• Exercise material:
____
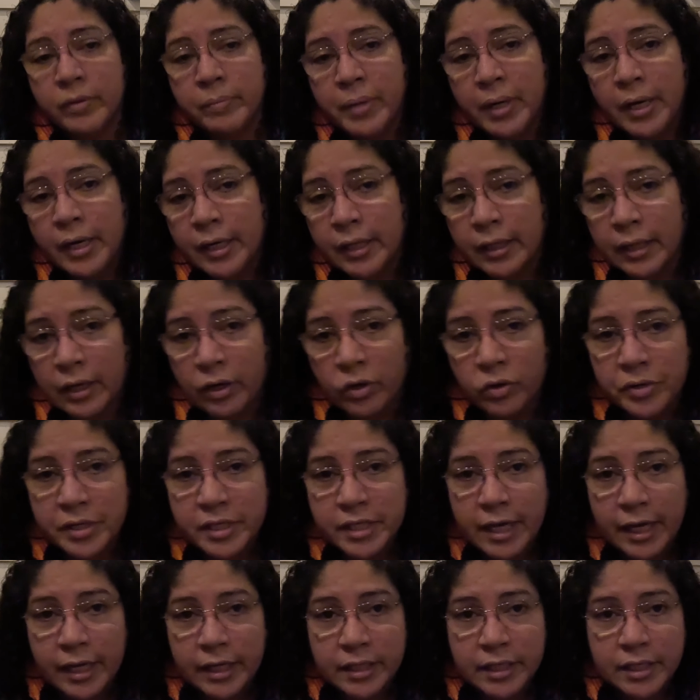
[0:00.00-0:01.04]
body that always
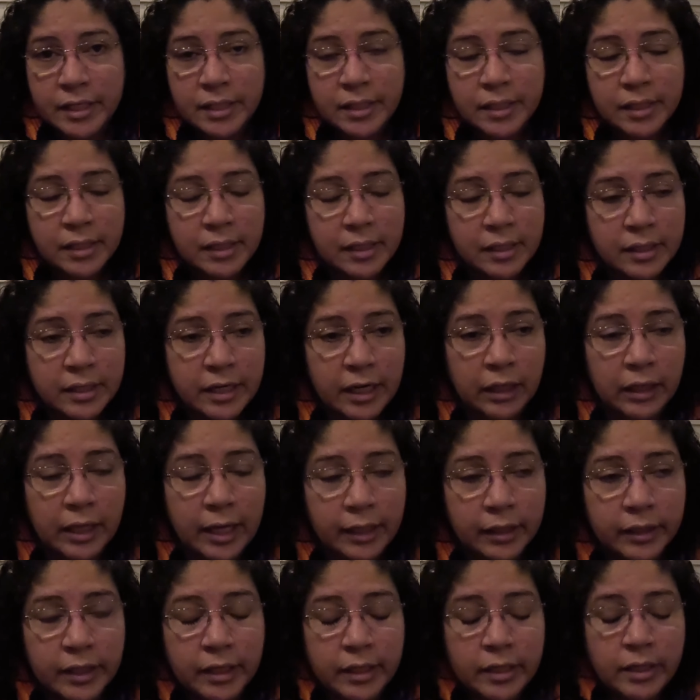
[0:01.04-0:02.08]
gets
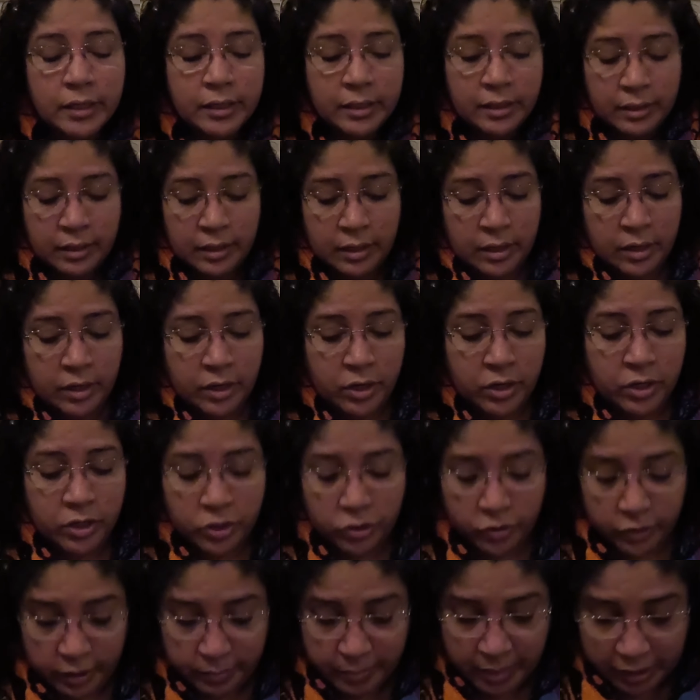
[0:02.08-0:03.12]
neglected
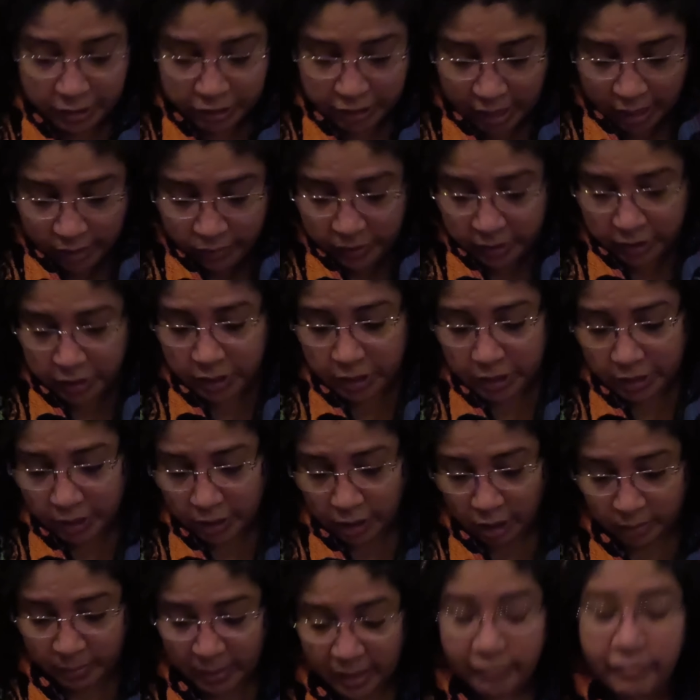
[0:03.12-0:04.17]
during my showers
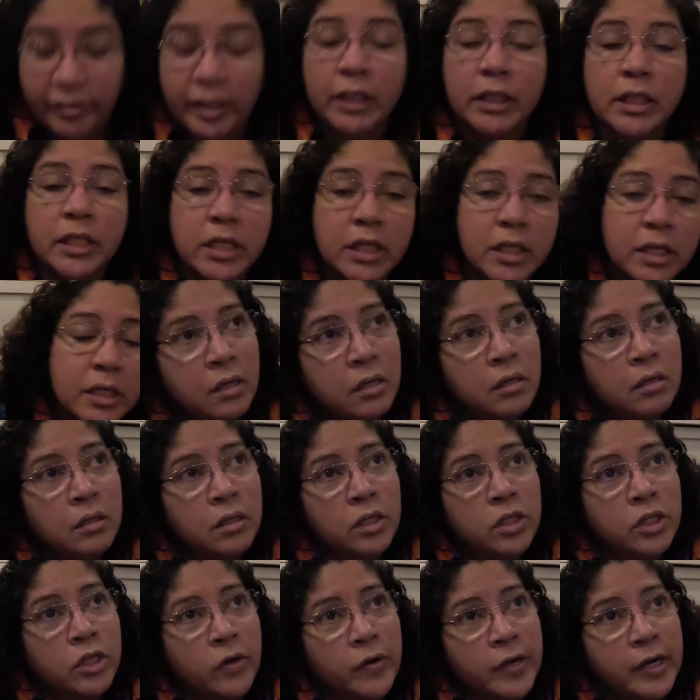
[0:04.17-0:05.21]
are my feet.
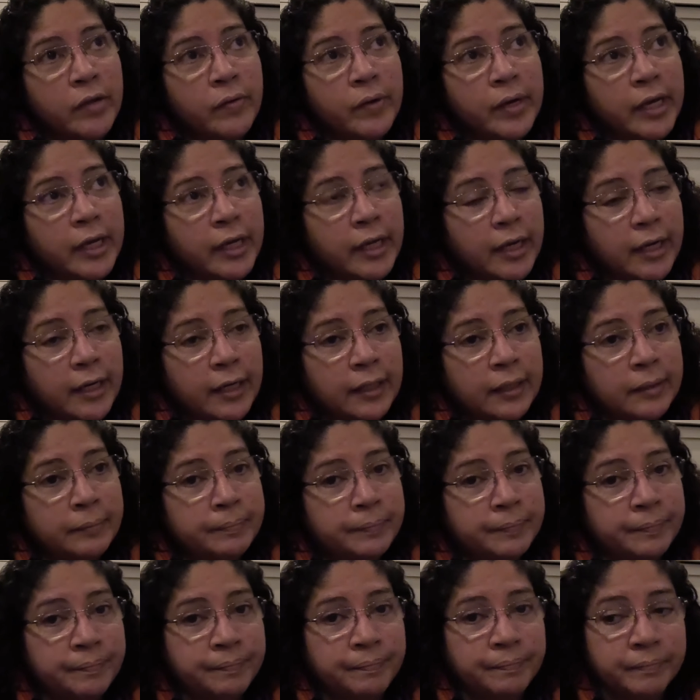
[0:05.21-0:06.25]
So anyway,
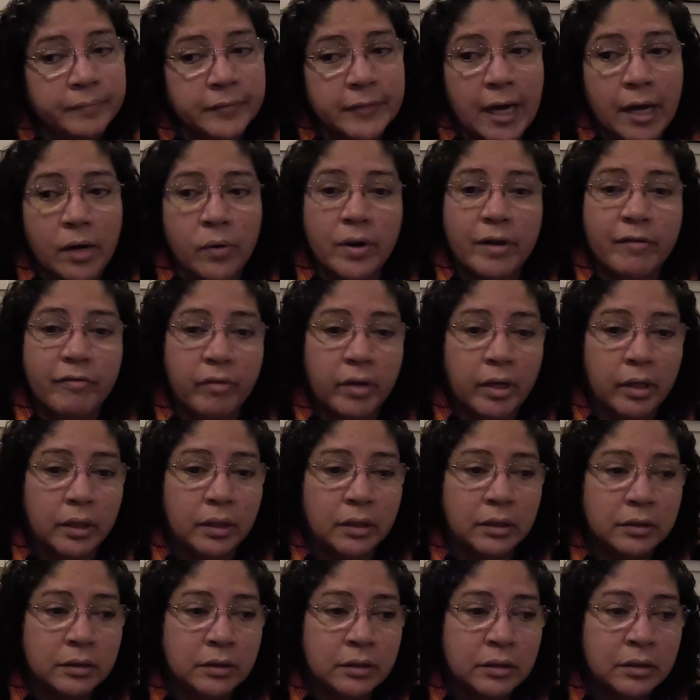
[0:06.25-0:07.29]
how do I feel?
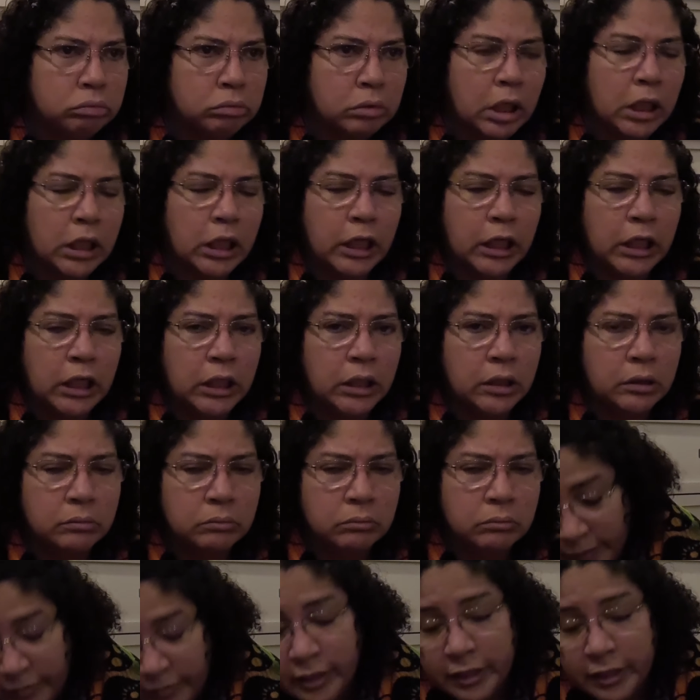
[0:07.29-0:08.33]
Clean?
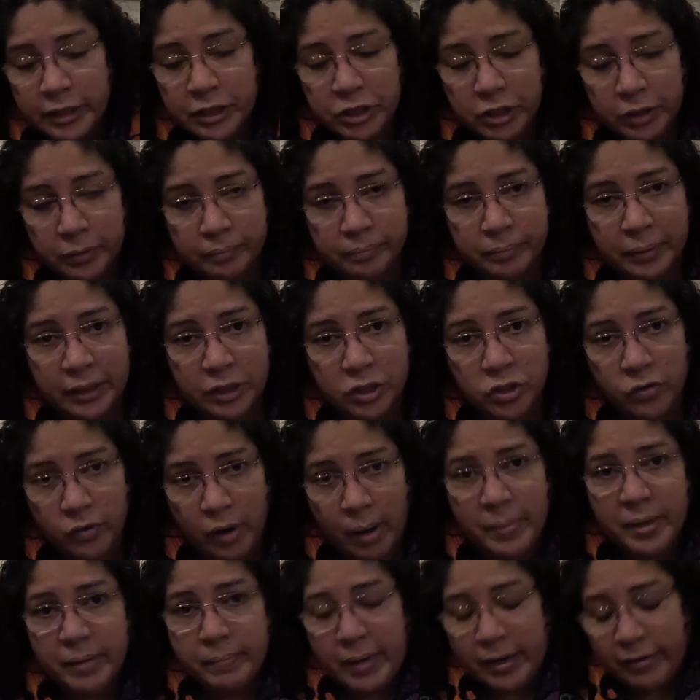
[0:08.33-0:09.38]
I really should be
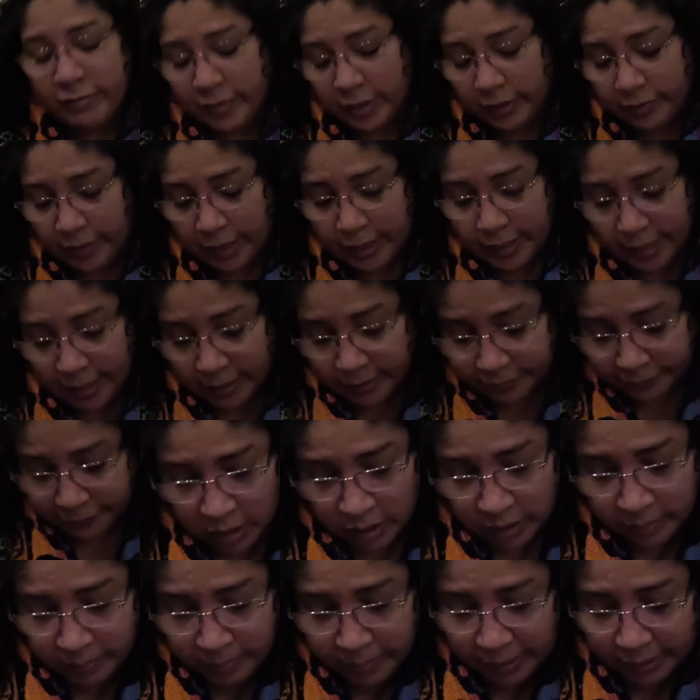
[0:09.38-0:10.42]
scrubbing my feet right now,
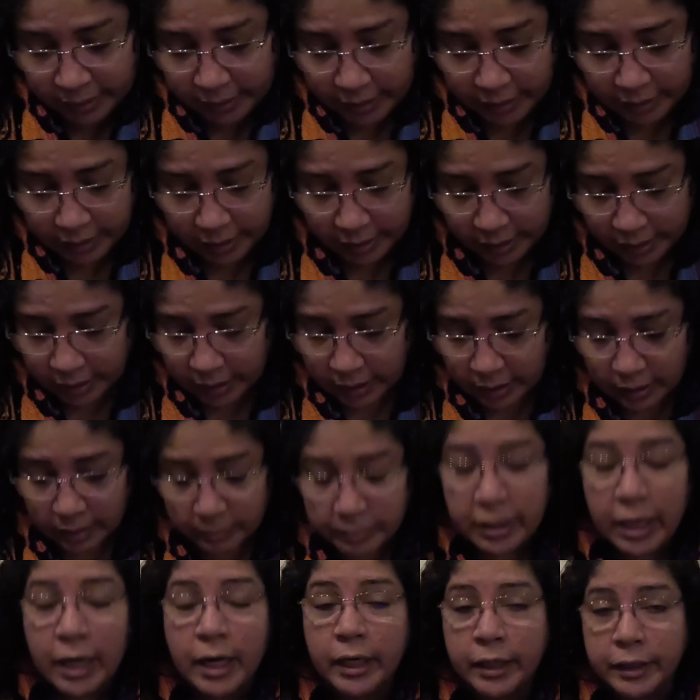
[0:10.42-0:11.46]
but I'm
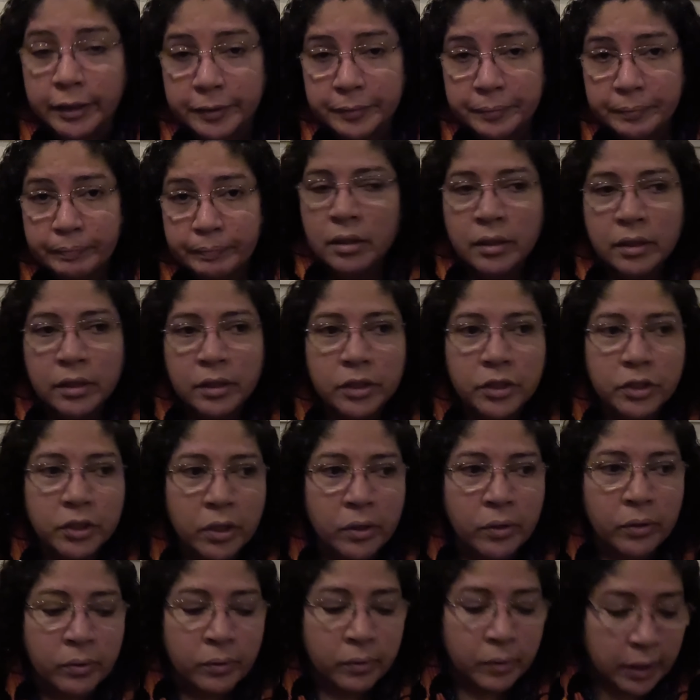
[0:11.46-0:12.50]
tired.
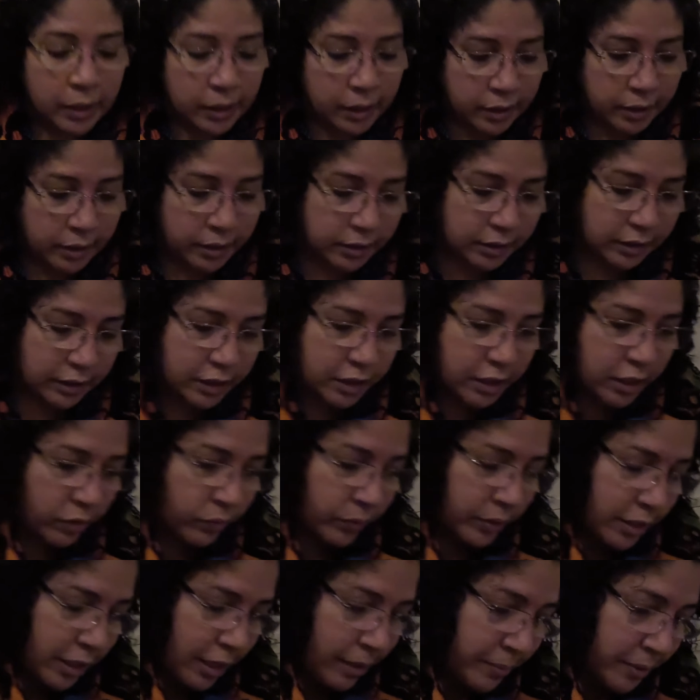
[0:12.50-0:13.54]
So let's see,
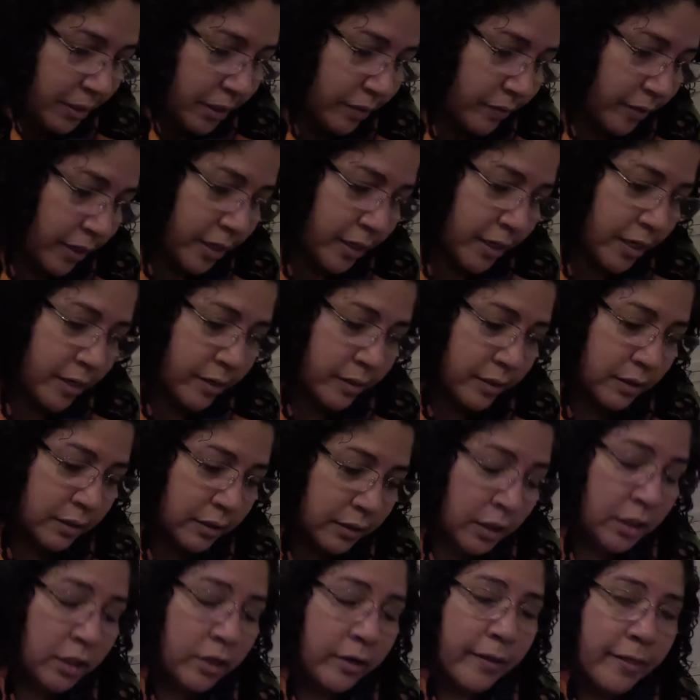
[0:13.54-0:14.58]
what time is it right now?
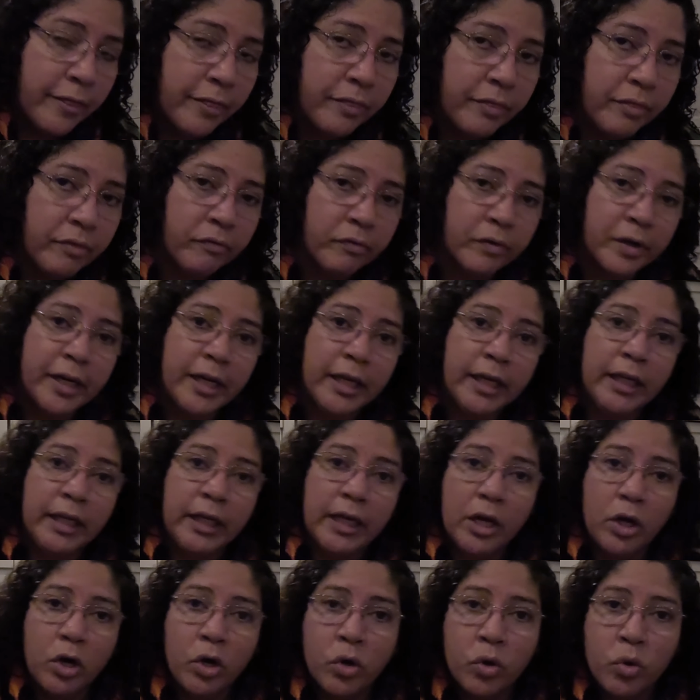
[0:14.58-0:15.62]

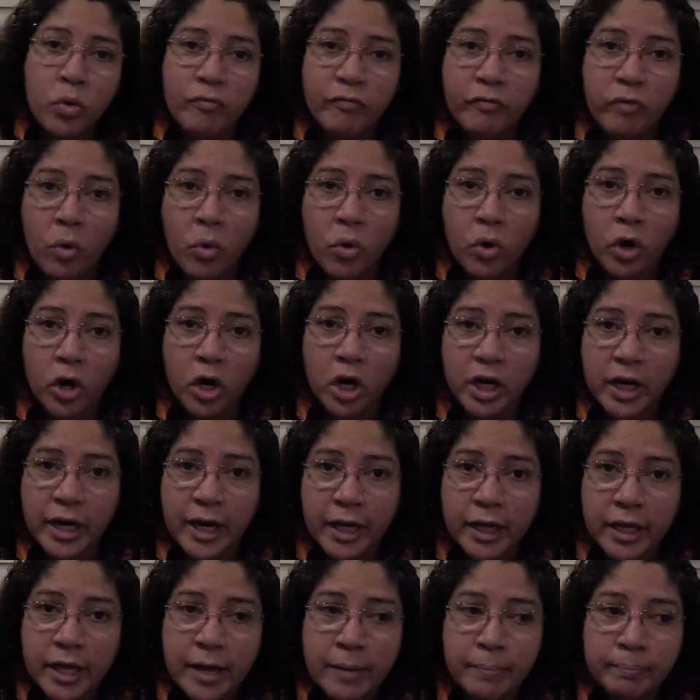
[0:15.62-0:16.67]
3:04
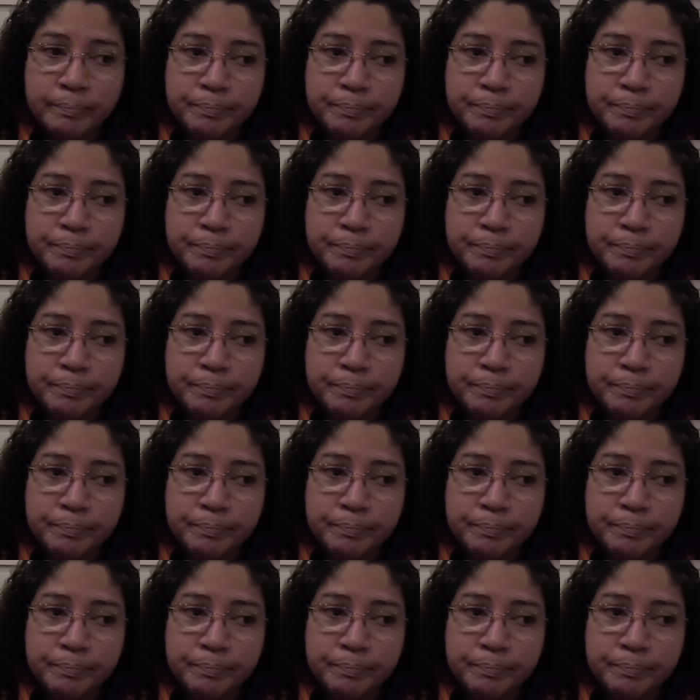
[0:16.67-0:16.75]
a.m.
____
• Exercise requirements: Nothing but an exact copy of the data, without pictures, should be returned.

• Written solution:
[0:00.00-0:01.04]
body that always
[0:01.04-0:02.08]
gets
[0:02.08-0:03.12]
neglected
[0:03.12-0:04.17]
during my showers
[0:04.17-0:05.21]
are my feet.
[0:05.21-0:06.25]
So anyway,
[0:06.25-0:07.29]
how do I feel?
[0:07.29-0:08.33]
Clean?
[0:08.33-0:09.38]
I really should be
[0:09.38-0:10.42]
scrubbing my feet right now,
[0:10.42-0:11.46]
but I'm
[0:11.46-0:12.50]
tired.
[0:12.50-0:13.54]
So let's see,
[0:13.54-0:14.58]
what time is it right now?
[0:14.58-0:15.62]

[0:15.62-0:16.67]
3:04
[0:16.67-0:16.75]
a.m.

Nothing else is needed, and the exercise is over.